◆ **Instructions for the task**
Return the data word for word. Pictures are to be omitted.

============================================================

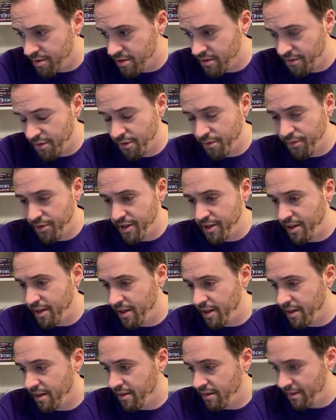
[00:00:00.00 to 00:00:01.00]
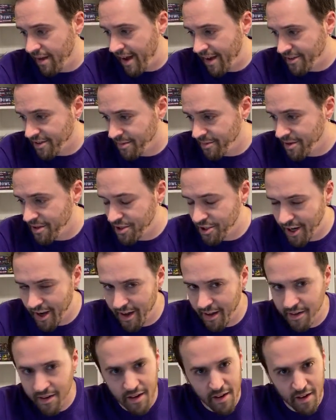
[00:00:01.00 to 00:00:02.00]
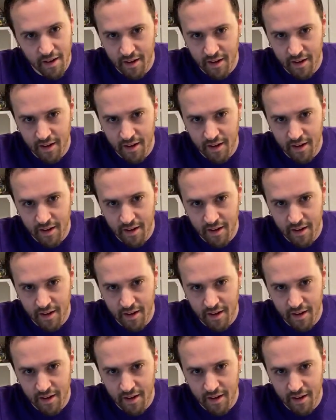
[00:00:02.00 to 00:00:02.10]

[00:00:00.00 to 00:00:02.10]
feel free to ask them in the chat.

============================================================

◆ **Completed task**
[00:00:00.00 to 00:00:01.00]
[00:00:01.00 to 00:00:02.00]
[00:00:02.00 to 00:00:02.10]

[00:00:00.00 to 00:00:02.10]
feel free to ask them in the chat.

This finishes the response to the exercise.